* [Exercise prompt]:
Below is a block of records; return all of them exactly, but without the images.

########

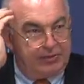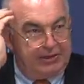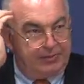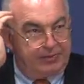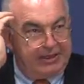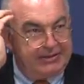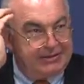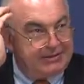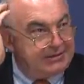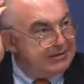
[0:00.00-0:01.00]
When the
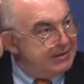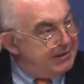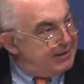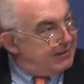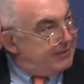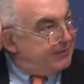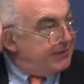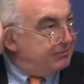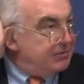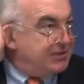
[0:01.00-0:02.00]
prices
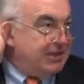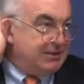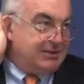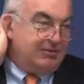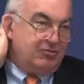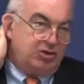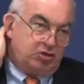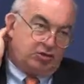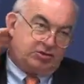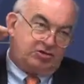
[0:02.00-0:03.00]
result in
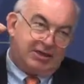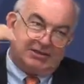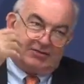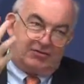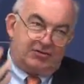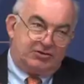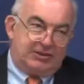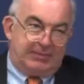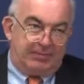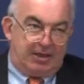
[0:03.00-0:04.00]
resource
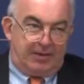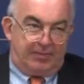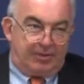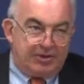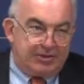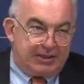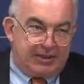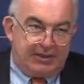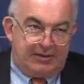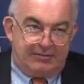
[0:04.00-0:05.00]
transfers that become
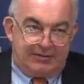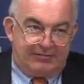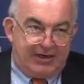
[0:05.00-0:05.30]
politically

########

* [Reply to the exercise]:
[0:00.00-0:01.00]
When the
[0:01.00-0:02.00]
prices
[0:02.00-0:03.00]
result in
[0:03.00-0:04.00]
resource
[0:04.00-0:05.00]
transfers that become
[0:05.00-0:05.30]
politically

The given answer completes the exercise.